- Activity:
Leaving the pictures aside, return the listing exactly as it appears.

- Dataset excerpts:
*** Begin section ***

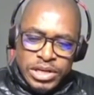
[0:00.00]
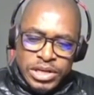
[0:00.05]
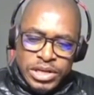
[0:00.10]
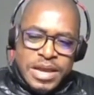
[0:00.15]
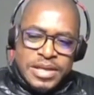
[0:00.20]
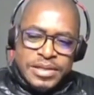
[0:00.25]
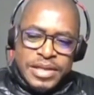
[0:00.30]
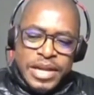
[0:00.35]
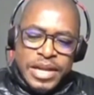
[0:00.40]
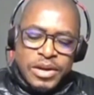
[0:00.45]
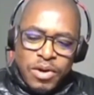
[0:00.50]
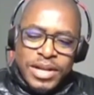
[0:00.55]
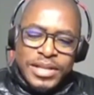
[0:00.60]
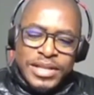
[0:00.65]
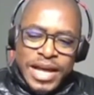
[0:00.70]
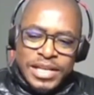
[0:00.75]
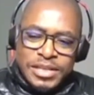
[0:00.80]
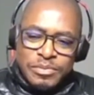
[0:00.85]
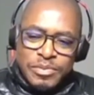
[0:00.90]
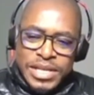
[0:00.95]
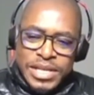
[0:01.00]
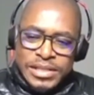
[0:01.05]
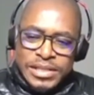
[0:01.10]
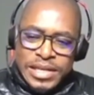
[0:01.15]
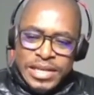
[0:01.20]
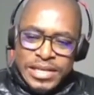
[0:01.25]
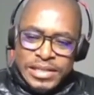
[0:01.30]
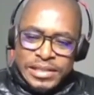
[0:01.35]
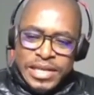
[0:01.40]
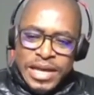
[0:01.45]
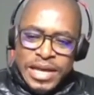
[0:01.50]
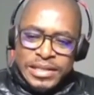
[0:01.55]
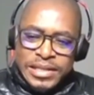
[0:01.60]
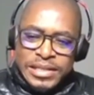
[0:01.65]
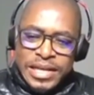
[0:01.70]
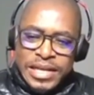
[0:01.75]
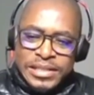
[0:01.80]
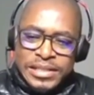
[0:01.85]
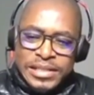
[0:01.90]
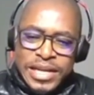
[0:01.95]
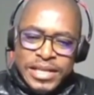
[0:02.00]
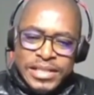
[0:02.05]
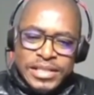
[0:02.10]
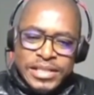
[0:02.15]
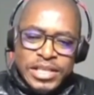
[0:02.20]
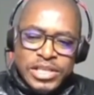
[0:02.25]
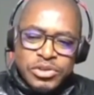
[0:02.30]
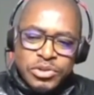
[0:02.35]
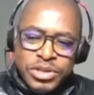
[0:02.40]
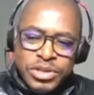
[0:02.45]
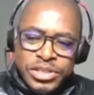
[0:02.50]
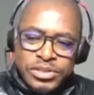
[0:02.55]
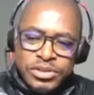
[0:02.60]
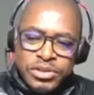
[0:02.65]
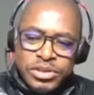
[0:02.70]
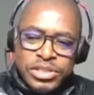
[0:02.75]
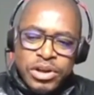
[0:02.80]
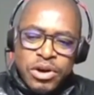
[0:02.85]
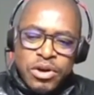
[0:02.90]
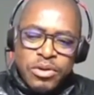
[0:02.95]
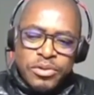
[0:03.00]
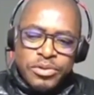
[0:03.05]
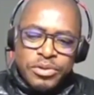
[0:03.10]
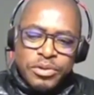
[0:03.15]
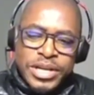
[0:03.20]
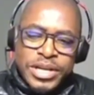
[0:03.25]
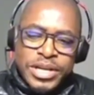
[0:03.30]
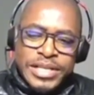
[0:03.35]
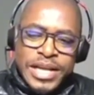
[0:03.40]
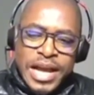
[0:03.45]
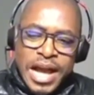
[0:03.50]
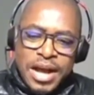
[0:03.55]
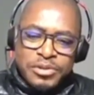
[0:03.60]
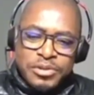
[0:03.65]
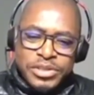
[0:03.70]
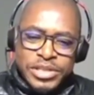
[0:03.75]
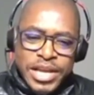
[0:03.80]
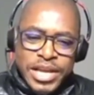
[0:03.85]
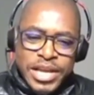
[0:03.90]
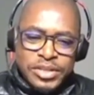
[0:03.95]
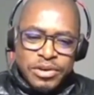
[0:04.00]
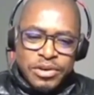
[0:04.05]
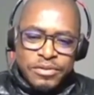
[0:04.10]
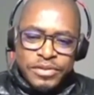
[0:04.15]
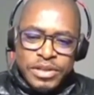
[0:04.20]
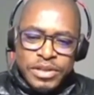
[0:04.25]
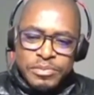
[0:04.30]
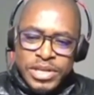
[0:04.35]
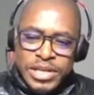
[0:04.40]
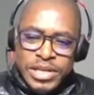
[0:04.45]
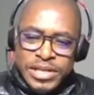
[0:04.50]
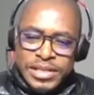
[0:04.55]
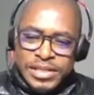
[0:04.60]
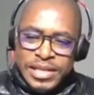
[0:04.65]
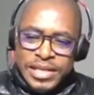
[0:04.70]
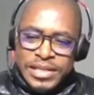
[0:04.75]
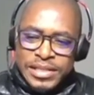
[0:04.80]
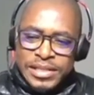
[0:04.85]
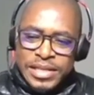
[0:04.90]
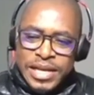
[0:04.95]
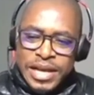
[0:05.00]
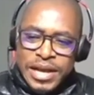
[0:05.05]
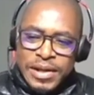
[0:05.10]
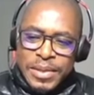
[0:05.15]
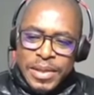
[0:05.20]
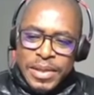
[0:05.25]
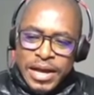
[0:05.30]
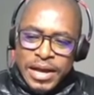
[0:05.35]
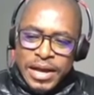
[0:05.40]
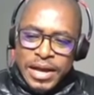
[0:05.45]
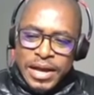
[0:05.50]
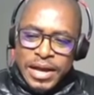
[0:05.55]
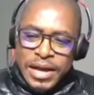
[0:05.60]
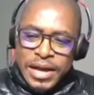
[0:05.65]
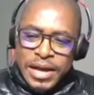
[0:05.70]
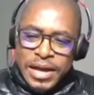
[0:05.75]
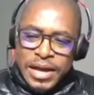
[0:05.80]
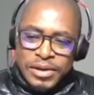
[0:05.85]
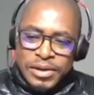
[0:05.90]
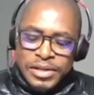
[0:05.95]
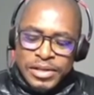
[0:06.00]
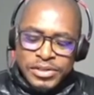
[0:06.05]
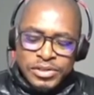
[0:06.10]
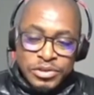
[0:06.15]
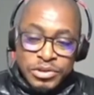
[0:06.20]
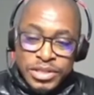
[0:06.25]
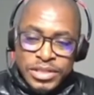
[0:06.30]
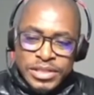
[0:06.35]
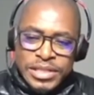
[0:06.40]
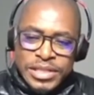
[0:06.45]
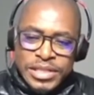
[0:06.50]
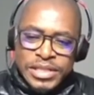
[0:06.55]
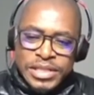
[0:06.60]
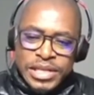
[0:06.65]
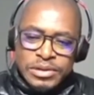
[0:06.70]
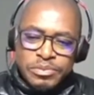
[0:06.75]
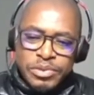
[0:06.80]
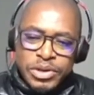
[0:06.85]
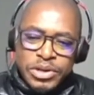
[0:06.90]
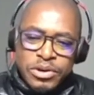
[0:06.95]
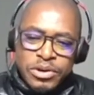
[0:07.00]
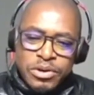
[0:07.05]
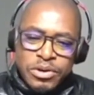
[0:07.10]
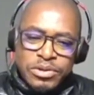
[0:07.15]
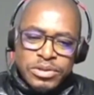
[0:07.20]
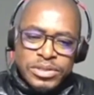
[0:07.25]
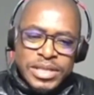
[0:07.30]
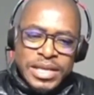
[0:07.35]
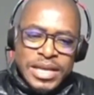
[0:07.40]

then what that means is that it takes the jurisdictional authority outside of the minister's jurisdiction, because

*** End section ***

- Answer to this problem:
[0:00.00]
[0:00.05]
[0:00.10]
[0:00.15]
[0:00.20]
[0:00.25]
[0:00.30]
[0:00.35]
[0:00.40]
[0:00.45]
[0:00.50]
[0:00.55]
[0:00.60]
[0:00.65]
[0:00.70]
[0:00.75]
[0:00.80]
[0:00.85]
[0:00.90]
[0:00.95]
[0:01.00]
[0:01.05]
[0:01.10]
[0:01.15]
[0:01.20]
[0:01.25]
[0:01.30]
[0:01.35]
[0:01.40]
[0:01.45]
[0:01.50]
[0:01.55]
[0:01.60]
[0:01.65]
[0:01.70]
[0:01.75]
[0:01.80]
[0:01.85]
[0:01.90]
[0:01.95]
[0:02.00]
[0:02.05]
[0:02.10]
[0:02.15]
[0:02.20]
[0:02.25]
[0:02.30]
[0:02.35]
[0:02.40]
[0:02.45]
[0:02.50]
[0:02.55]
[0:02.60]
[0:02.65]
[0:02.70]
[0:02.75]
[0:02.80]
[0:02.85]
[0:02.90]
[0:02.95]
[0:03.00]
[0:03.05]
[0:03.10]
[0:03.15]
[0:03.20]
[0:03.25]
[0:03.30]
[0:03.35]
[0:03.40]
[0:03.45]
[0:03.50]
[0:03.55]
[0:03.60]
[0:03.65]
[0:03.70]
[0:03.75]
[0:03.80]
[0:03.85]
[0:03.90]
[0:03.95]
[0:04.00]
[0:04.05]
[0:04.10]
[0:04.15]
[0:04.20]
[0:04.25]
[0:04.30]
[0:04.35]
[0:04.40]
[0:04.45]
[0:04.50]
[0:04.55]
[0:04.60]
[0:04.65]
[0:04.70]
[0:04.75]
[0:04.80]
[0:04.85]
[0:04.90]
[0:04.95]
[0:05.00]
[0:05.05]
[0:05.10]
[0:05.15]
[0:05.20]
[0:05.25]
[0:05.30]
[0:05.35]
[0:05.40]
[0:05.45]
[0:05.50]
[0:05.55]
[0:05.60]
[0:05.65]
[0:05.70]
[0:05.75]
[0:05.80]
[0:05.85]
[0:05.90]
[0:05.95]
[0:06.00]
[0:06.05]
[0:06.10]
[0:06.15]
[0:06.20]
[0:06.25]
[0:06.30]
[0:06.35]
[0:06.40]
[0:06.45]
[0:06.50]
[0:06.55]
[0:06.60]
[0:06.65]
[0:06.70]
[0:06.75]
[0:06.80]
[0:06.85]
[0:06.90]
[0:06.95]
[0:07.00]
[0:07.05]
[0:07.10]
[0:07.15]
[0:07.20]
[0:07.25]
[0:07.30]
[0:07.35]
[0:07.40]

then what that means is that it takes the jurisdictional authority outside of the minister's jurisdiction, because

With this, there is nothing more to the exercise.